This is of course, false, it would be more accurate to say "in most open source compilers, ....". Doing compile/dynamic link/ analyze based points-to analysis is at least 15 years old (papers published), and likely much older.

There is nothing that fundamentally stops the compiler from knowing things about external shared libs. At some point, the binary is being linked against those libs. You can store the necessary info in those libs, and then use it at link time

(This is in fact, one of the premises of LLVM and having a good, cheap, complete on-disk representation).

In any case, in this example,

1. you don't need the function attribute, just the normal C++ function modifier (It's too early to remember if that is the right C++ terminology) would do, since m_cachedWidth is clearly a member.

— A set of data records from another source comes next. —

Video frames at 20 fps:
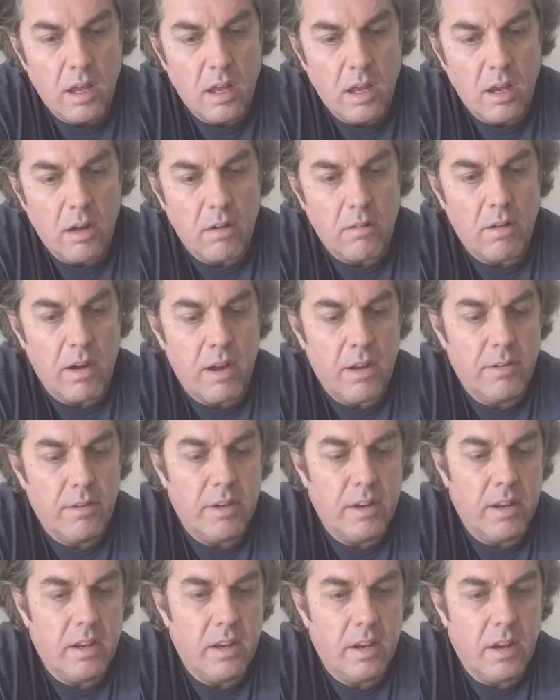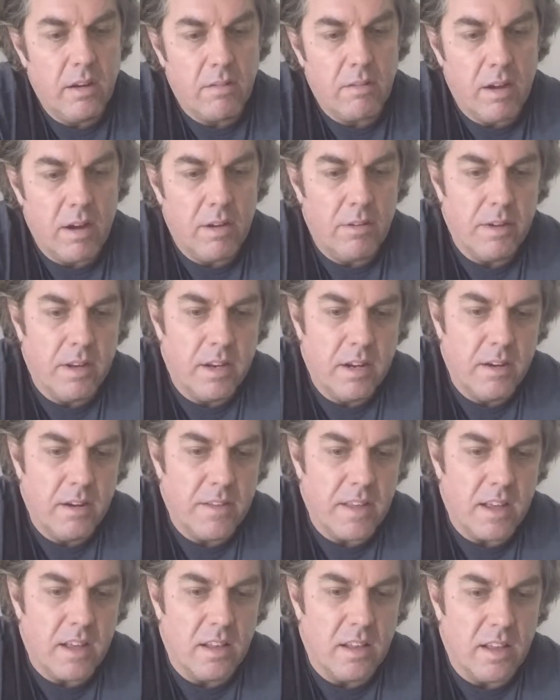Around here
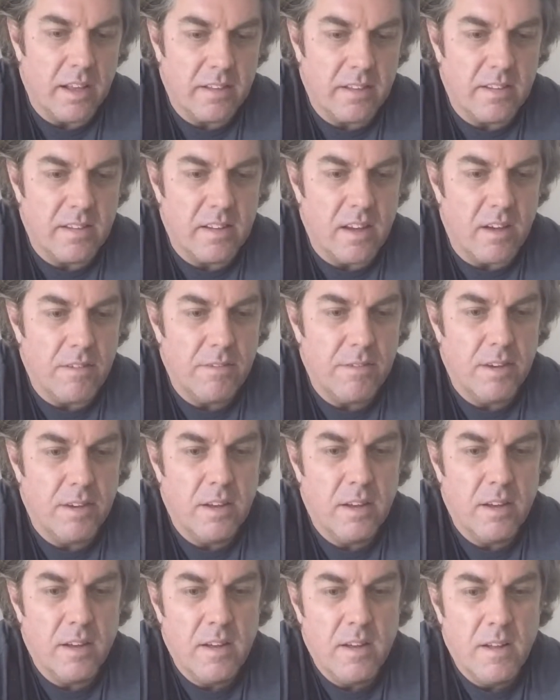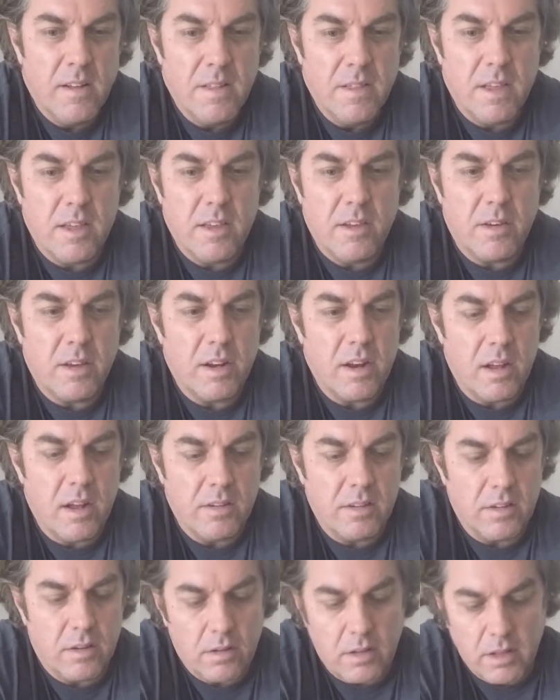they collect stuff that you can
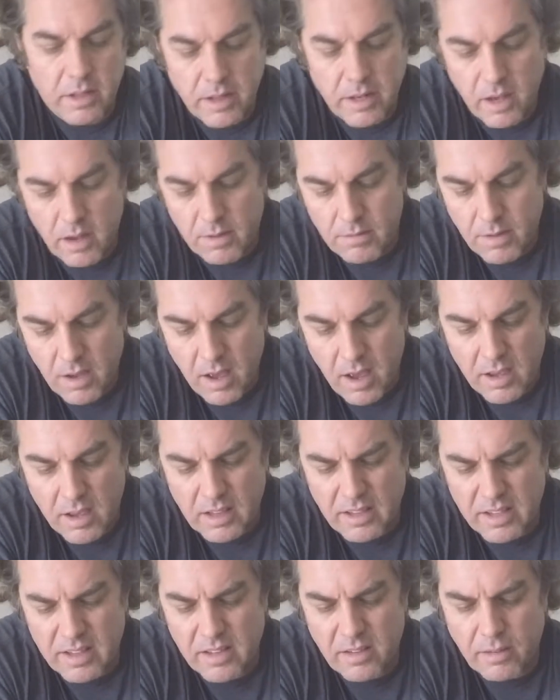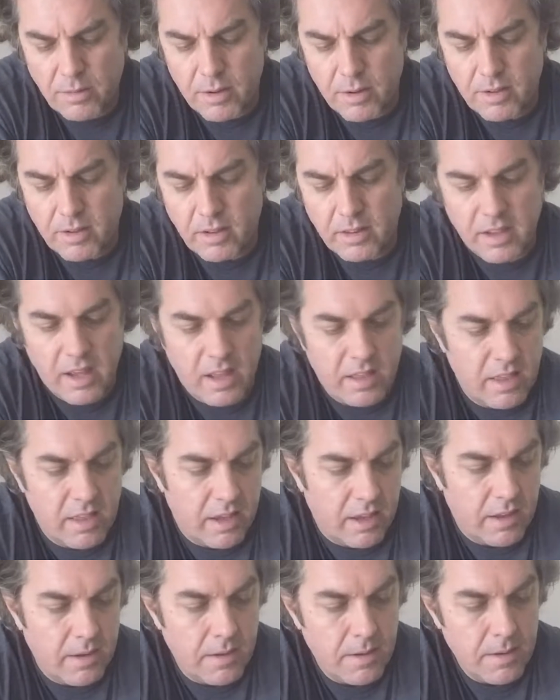also clean off. I cleaned this recently, I
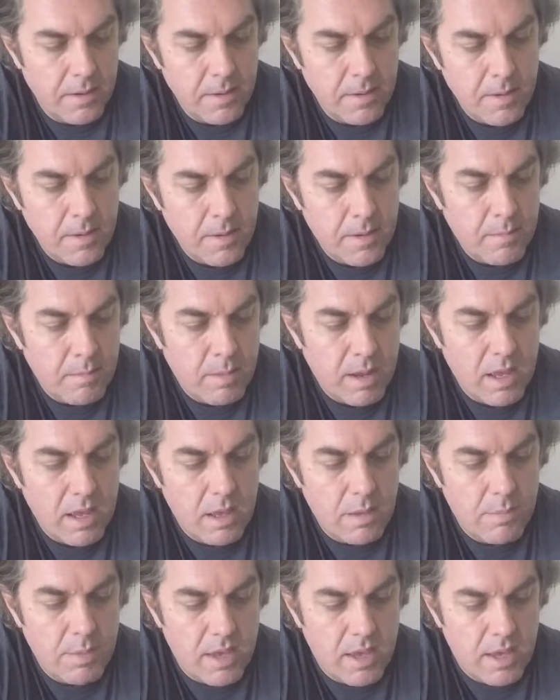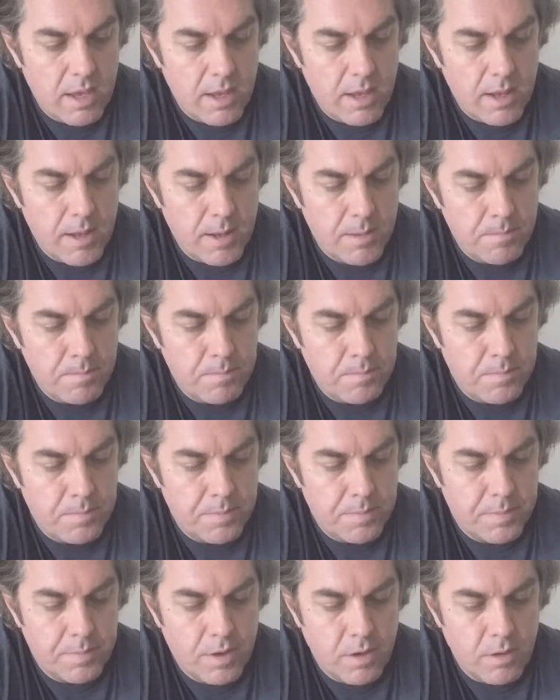think. Maybe
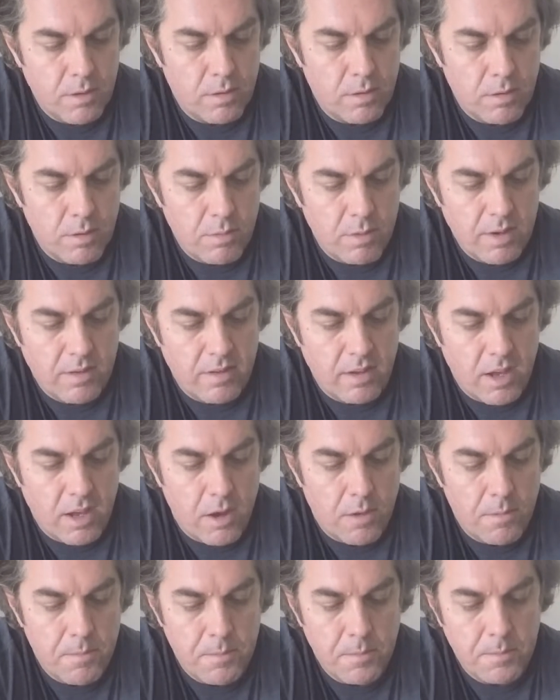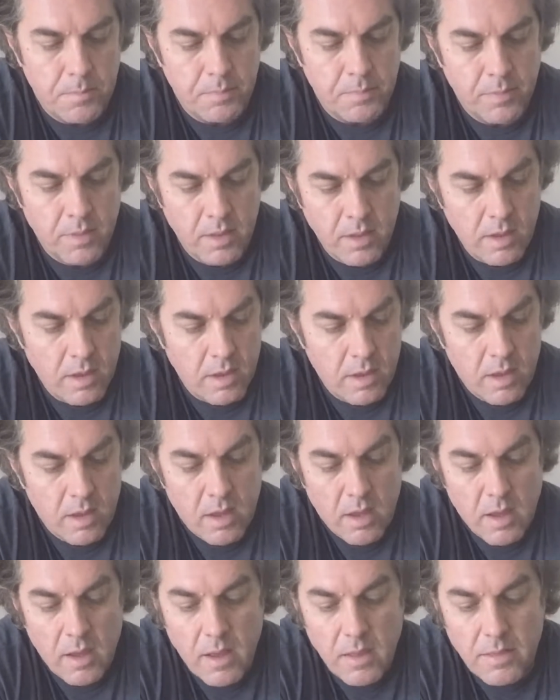2-3 weeks ago.
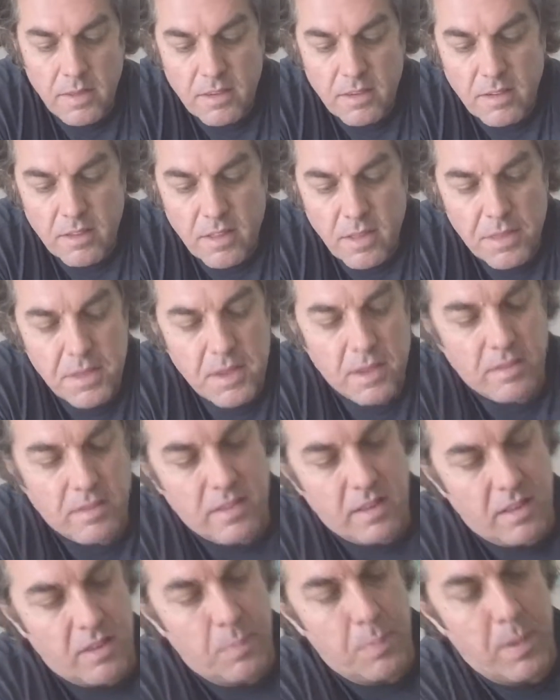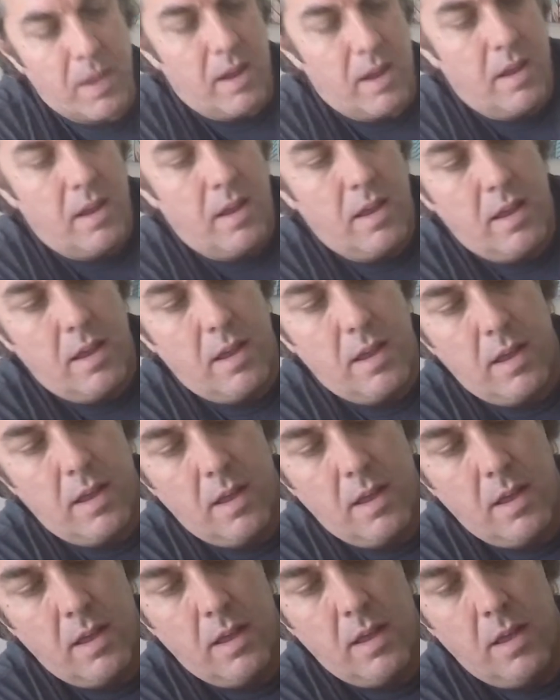And these are the things that spin.
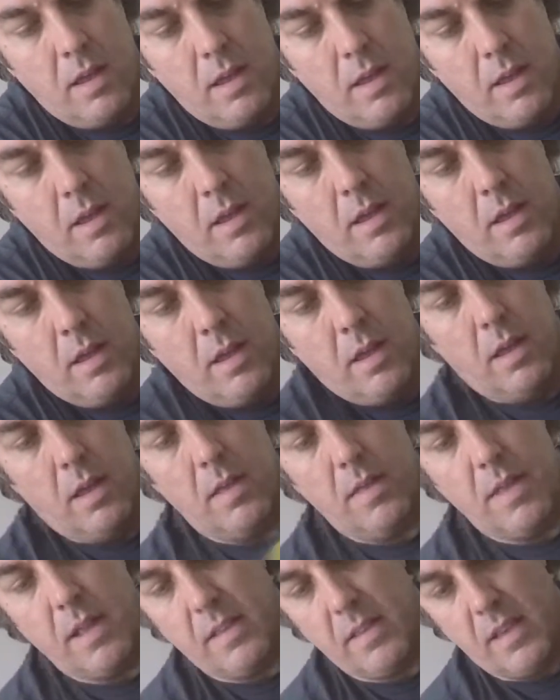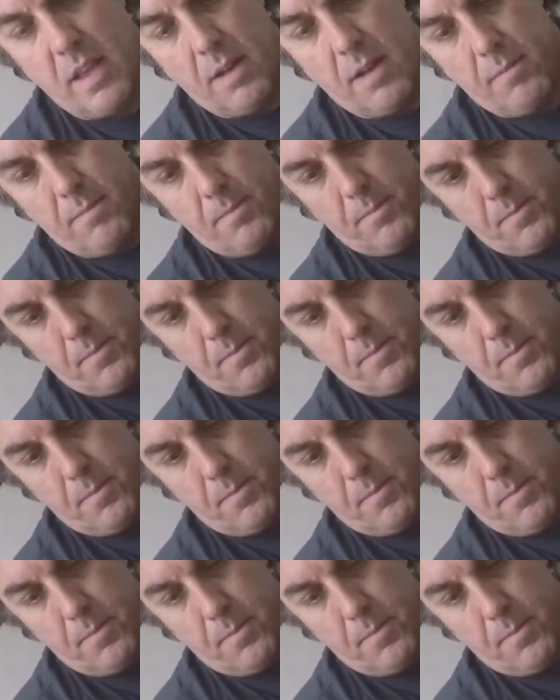And that's it.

2. It's not in a shared library, clearly :)

brigade · on Aug 9, 2013

Link time for shared libraries is run-time, so unless you're advocating everything be JITed the compiler still cannot know in the general case whether an external function modifies random memory.

1. I'm relatively sure that const member functions are still allowed to write into pointers that could potentially lead back to the object.

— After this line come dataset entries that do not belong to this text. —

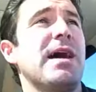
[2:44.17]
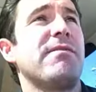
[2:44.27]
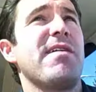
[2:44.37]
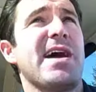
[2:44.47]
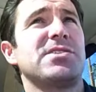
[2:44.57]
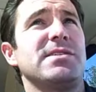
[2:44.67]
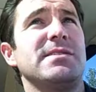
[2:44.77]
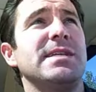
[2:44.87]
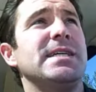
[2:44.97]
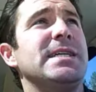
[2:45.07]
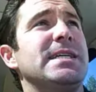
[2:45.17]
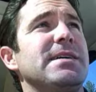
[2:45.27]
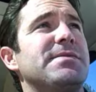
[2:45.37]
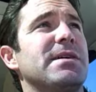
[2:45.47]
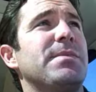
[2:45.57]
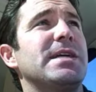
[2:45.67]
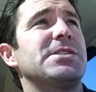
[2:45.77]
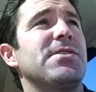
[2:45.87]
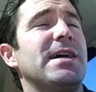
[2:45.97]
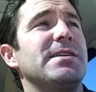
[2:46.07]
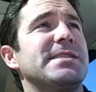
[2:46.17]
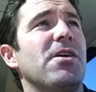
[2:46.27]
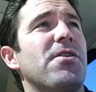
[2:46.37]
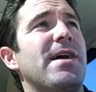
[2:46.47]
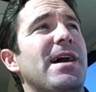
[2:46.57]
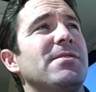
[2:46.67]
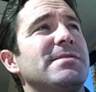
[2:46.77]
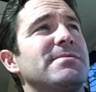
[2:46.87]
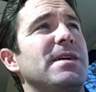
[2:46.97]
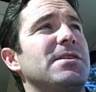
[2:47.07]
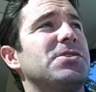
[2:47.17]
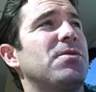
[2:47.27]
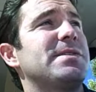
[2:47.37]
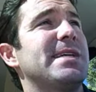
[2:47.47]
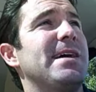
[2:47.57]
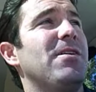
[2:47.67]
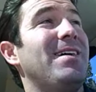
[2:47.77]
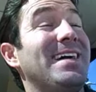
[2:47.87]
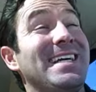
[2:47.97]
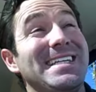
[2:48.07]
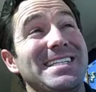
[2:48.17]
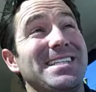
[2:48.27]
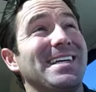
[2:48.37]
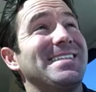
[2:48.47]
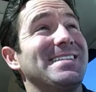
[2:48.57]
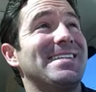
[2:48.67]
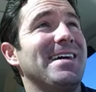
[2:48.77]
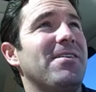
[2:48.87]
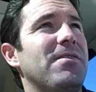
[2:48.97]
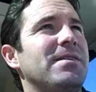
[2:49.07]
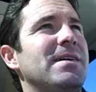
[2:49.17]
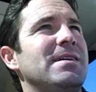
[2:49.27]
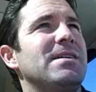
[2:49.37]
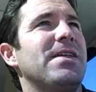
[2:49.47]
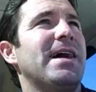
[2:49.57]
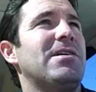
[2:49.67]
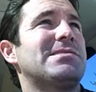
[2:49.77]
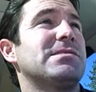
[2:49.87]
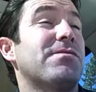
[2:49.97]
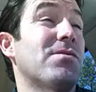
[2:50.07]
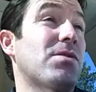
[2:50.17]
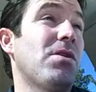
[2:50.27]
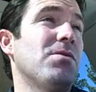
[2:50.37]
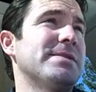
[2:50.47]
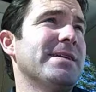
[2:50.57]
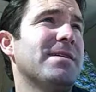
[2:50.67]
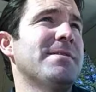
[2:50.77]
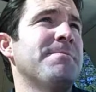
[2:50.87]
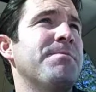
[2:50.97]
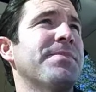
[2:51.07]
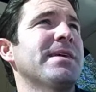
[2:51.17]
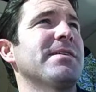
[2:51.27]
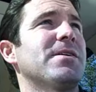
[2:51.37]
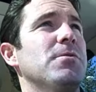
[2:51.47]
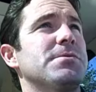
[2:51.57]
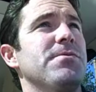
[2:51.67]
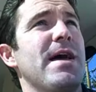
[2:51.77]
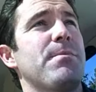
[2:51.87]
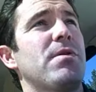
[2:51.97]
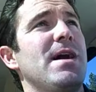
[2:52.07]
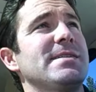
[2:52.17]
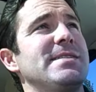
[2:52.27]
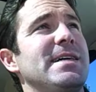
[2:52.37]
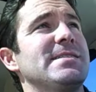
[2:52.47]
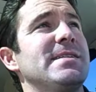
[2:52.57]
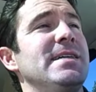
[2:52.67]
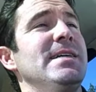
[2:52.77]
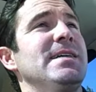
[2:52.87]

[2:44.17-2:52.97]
in that fashion. If somebody's trying to sell their house, short sale, it doesn't sell, the house is foreclosed on, goes through that process,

2. No way to know that just from the source. No way to know it's a member function either - if it isn't then 1. is irrelevant.

haileys · on Aug 9, 2013

> C++ const has no effect on optimization, since it can be casted away.

Modifying an object that has had its const-ness casted away is undefined behaviour.

brigade · on Aug 9, 2013

Sorry, I should have been more specific.

C/C++ const has no effect on optimization, unless it's on a global/static object and the compiler can see the original declaration.

I'm not going to look it up in the C++ spec, but in C it's only undefined behavior if the original object was const, and it would make sense for C++ to be the same.

caf · on Aug 9, 2013

It doesn't matter whether it's static or automatic storage duration.

bmm6o · on Aug 9, 2013

But if you have a const reference to a non-const object, it's legal to use a const_cast to remove the const part. This is the more likely scenario, since most objects aren't const.

kinlan · on Aug 9, 2013

I may have missed it, but were there any stats about the actual performance gains? It often mentioned binary size etc but nothing about the impact it had.

invisible · on Aug 9, 2013

I, too, found it kind of odd. The bulk of the savings they achieved came from dropping support for the Chromium browser (since Chromium no longer relies on WebKit) and C++ 11. This was a really bizarre article because it had a lot of details about how to reduce the size of a C++ binary but not what that actually means to performance.

What did that 6% binary size reduction buy them in startup time? 10ms? 300ms?

What about memory consumption after startup?

Did tests indicate that the memory locality had improved CPU performance in noticeable manner?

BenjaminPoulain · on Aug 9, 2013

The problem is the performance gains were measured on a patch by patch basis over a period of about a year.

Nobody kept all the numbers and digging them backwards is more work than I have time for.

I am sorry I no longer have the actual numbers. To give an idea of the order of magnitude: -For startup speed, measuring the cold start of a new WebProcess, the size of the WebCore binary seems to have a direct relation to the time it takes to start the process. Cutting 5% of binary was giving about 5% reduction of startup time. -The inlining improvements gave a runtime boost of the order of a few (single digit) percents. It was usually improvements over many benchmarks instead of being specific to one part of WebCore. -Some changes had surprising results. I don't remember specifics but some changes (unrelated to initialization) improved startup time without changing runtime performance in any measurable way.

moconnor · on Aug 9, 2013

I cam here to say this. It's weird to talk about performance without actually showing any performance figures.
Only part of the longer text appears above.